REQUIREMENT:
Repeat each line of the data below exactly, but skip the pictures.

PROVIDED MATERIAL:
Segment Open
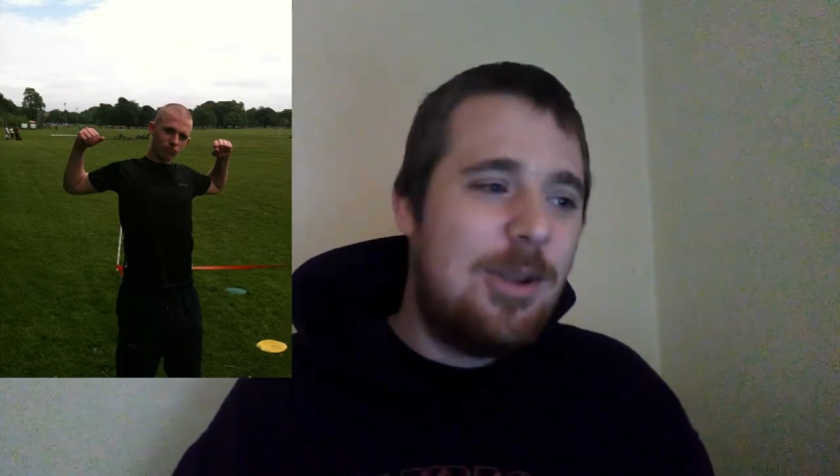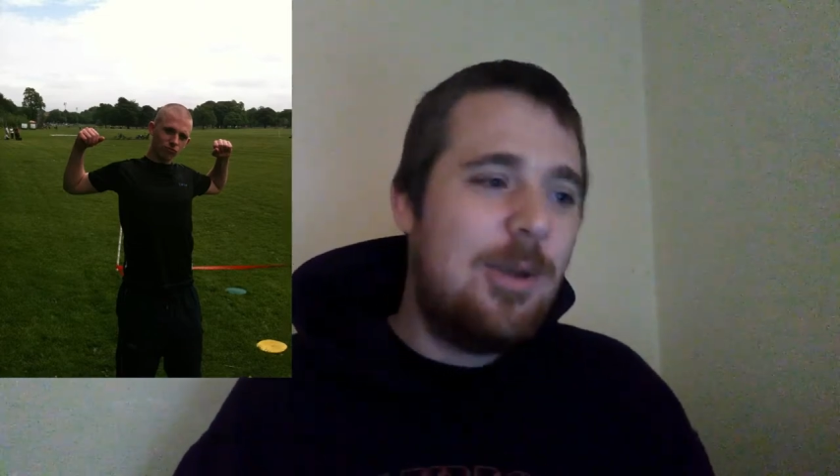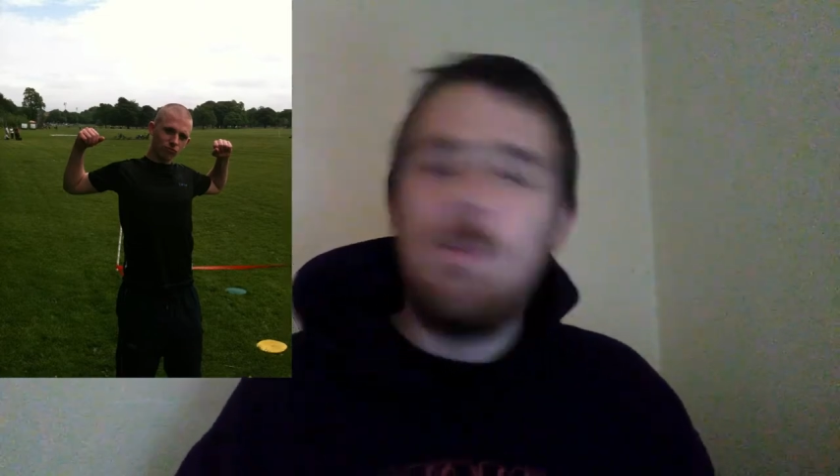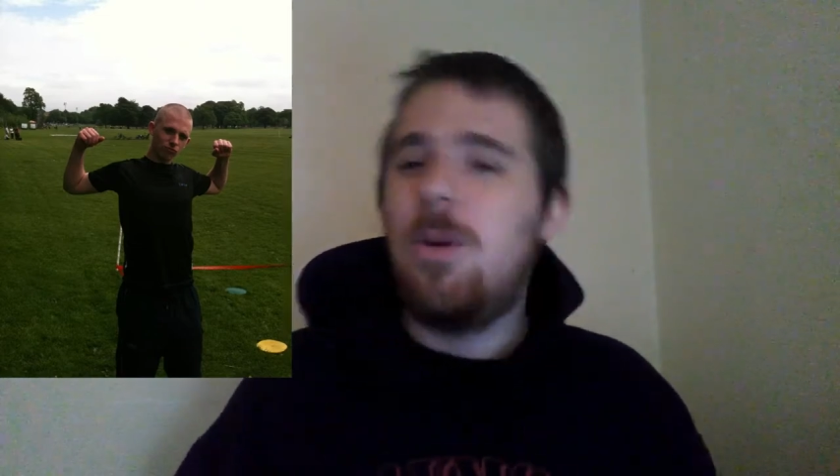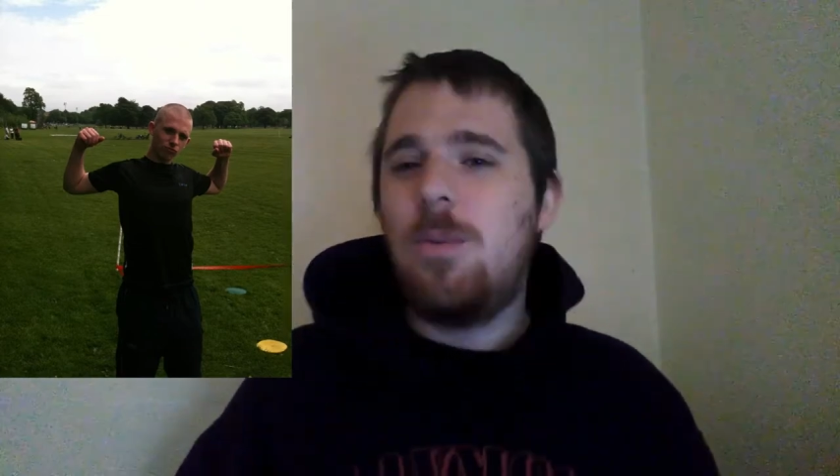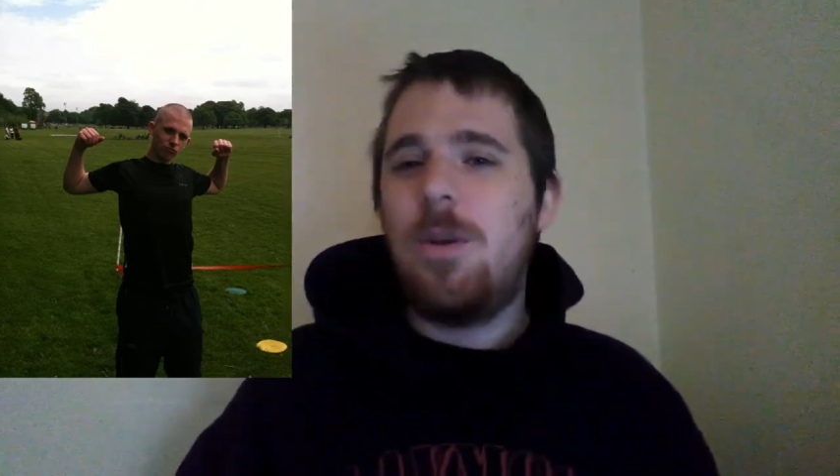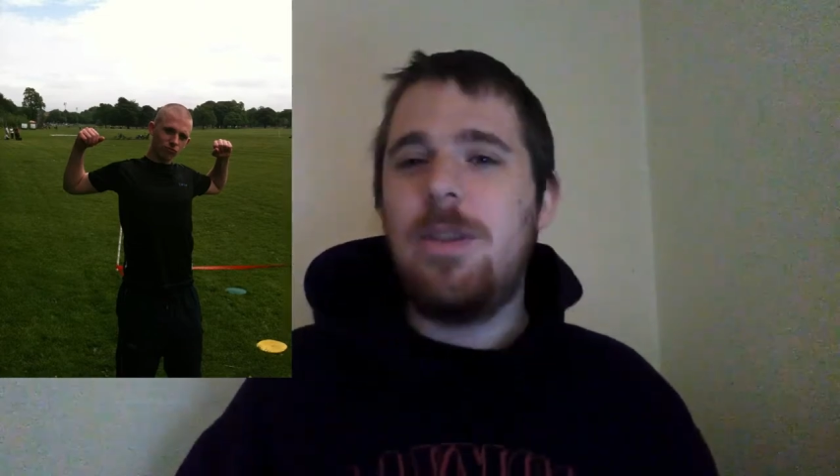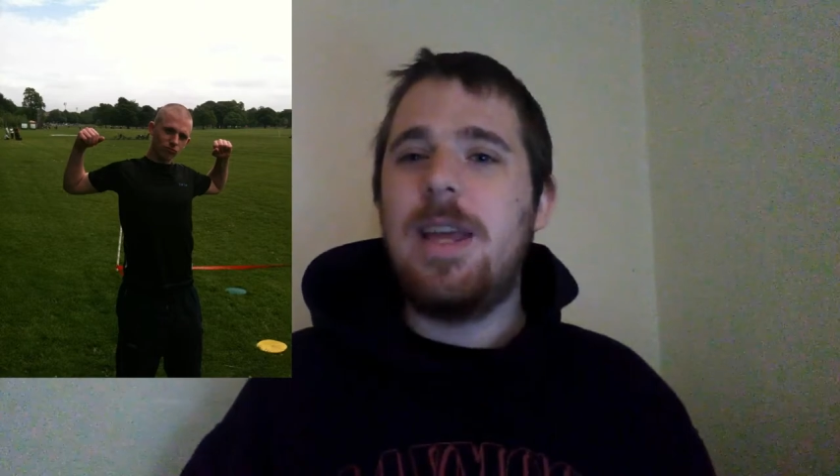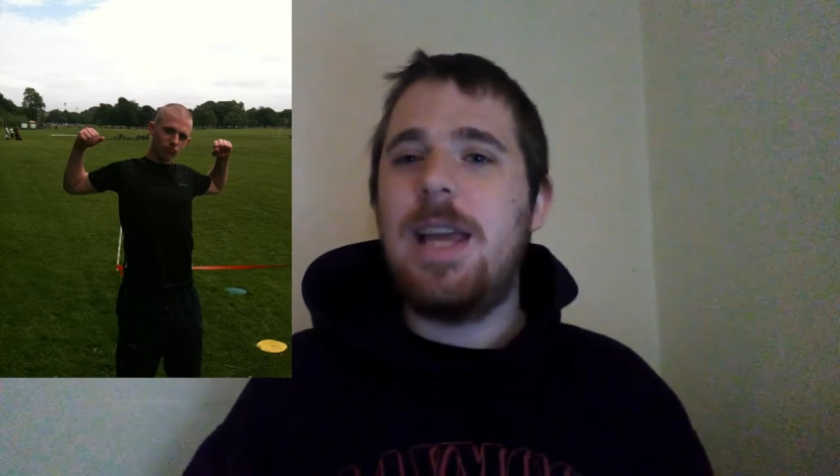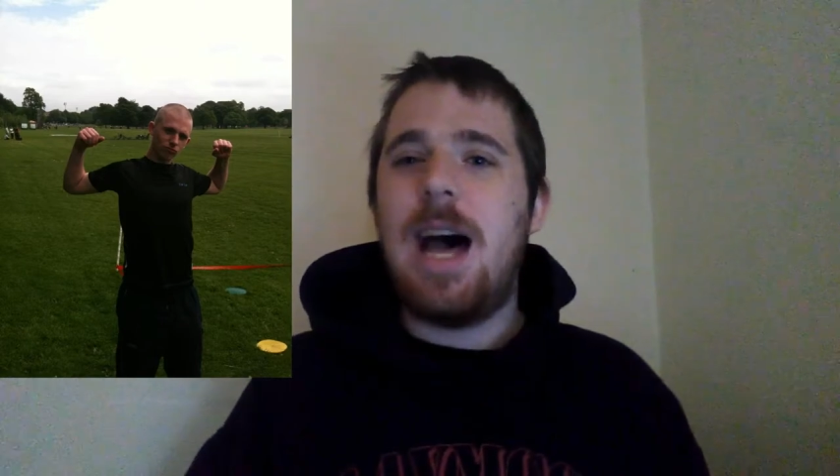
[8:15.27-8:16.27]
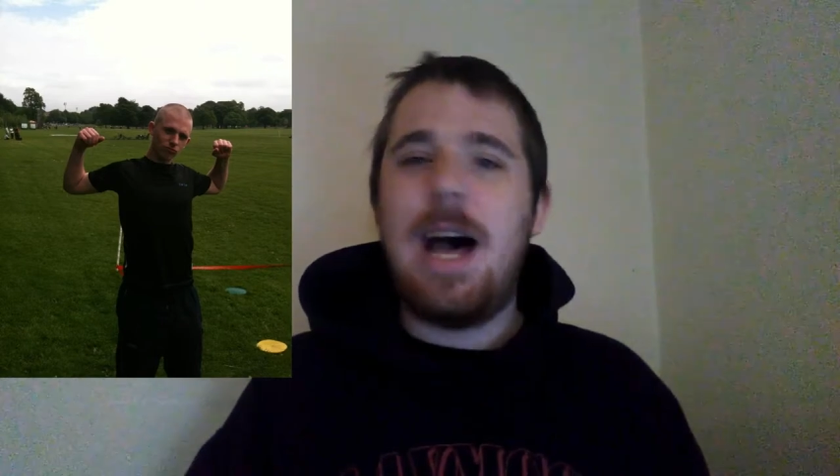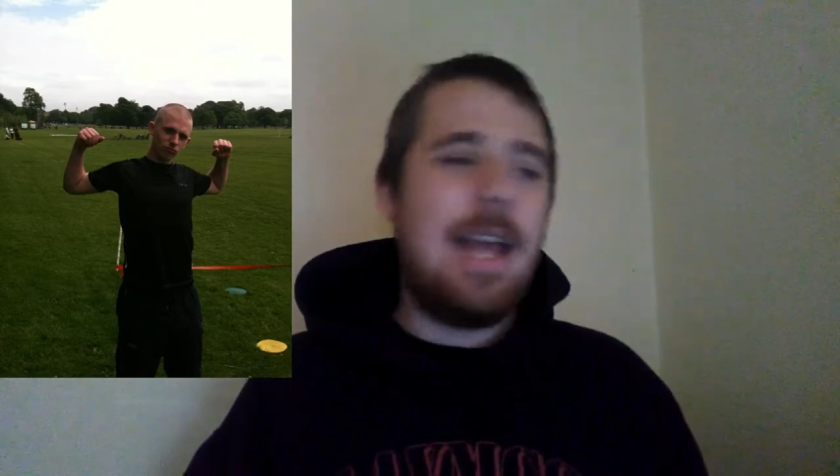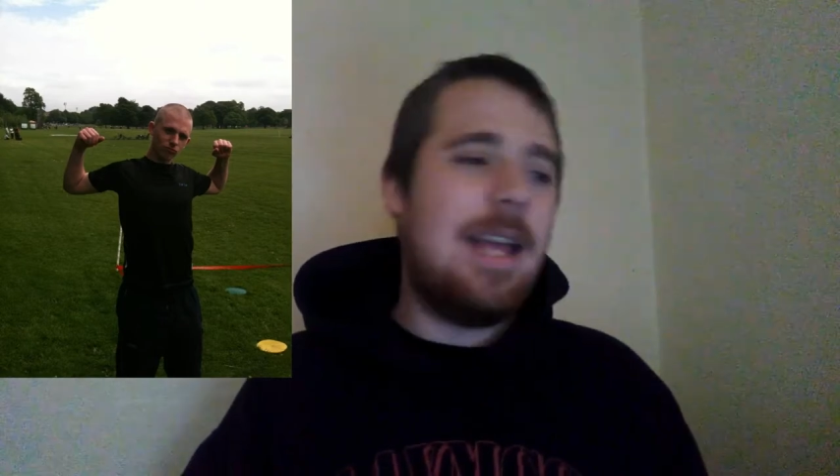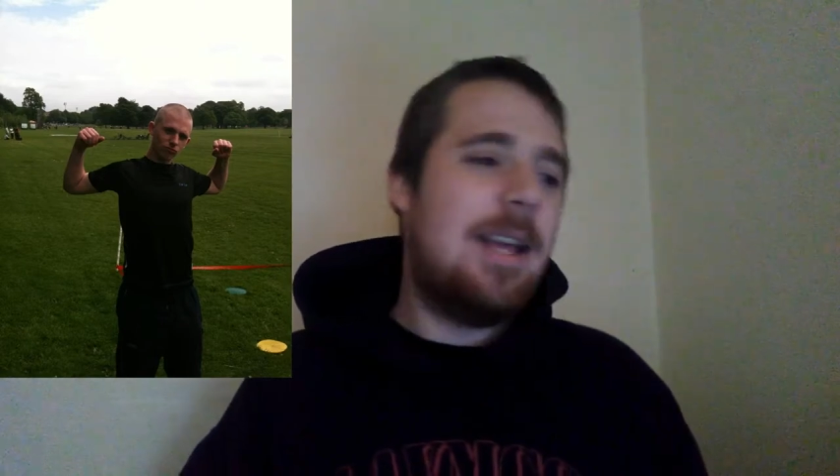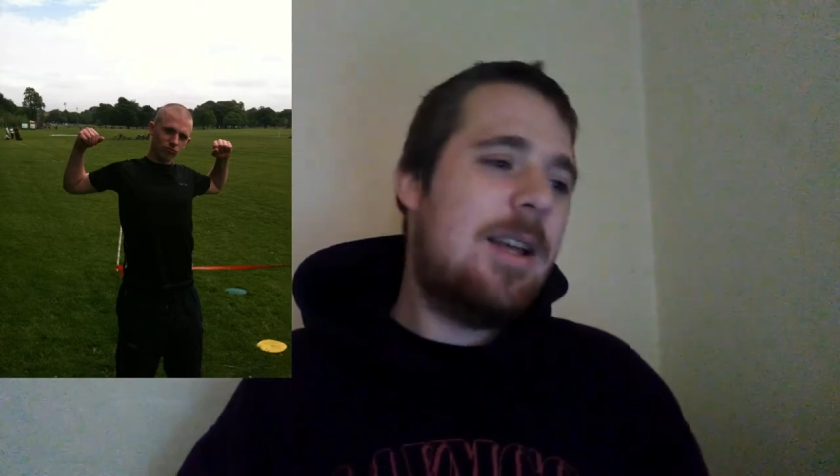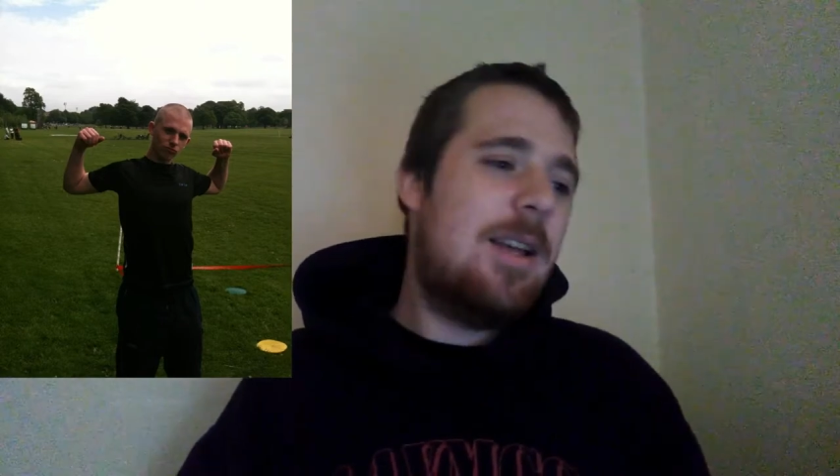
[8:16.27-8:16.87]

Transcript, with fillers: Who wouldn't want the guy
Segment Closed
RESULT FOR THIS TASK:
[8:15.27-8:16.27]
[8:16.27-8:16.87]

Transcript, with fillers: Who wouldn't want the guy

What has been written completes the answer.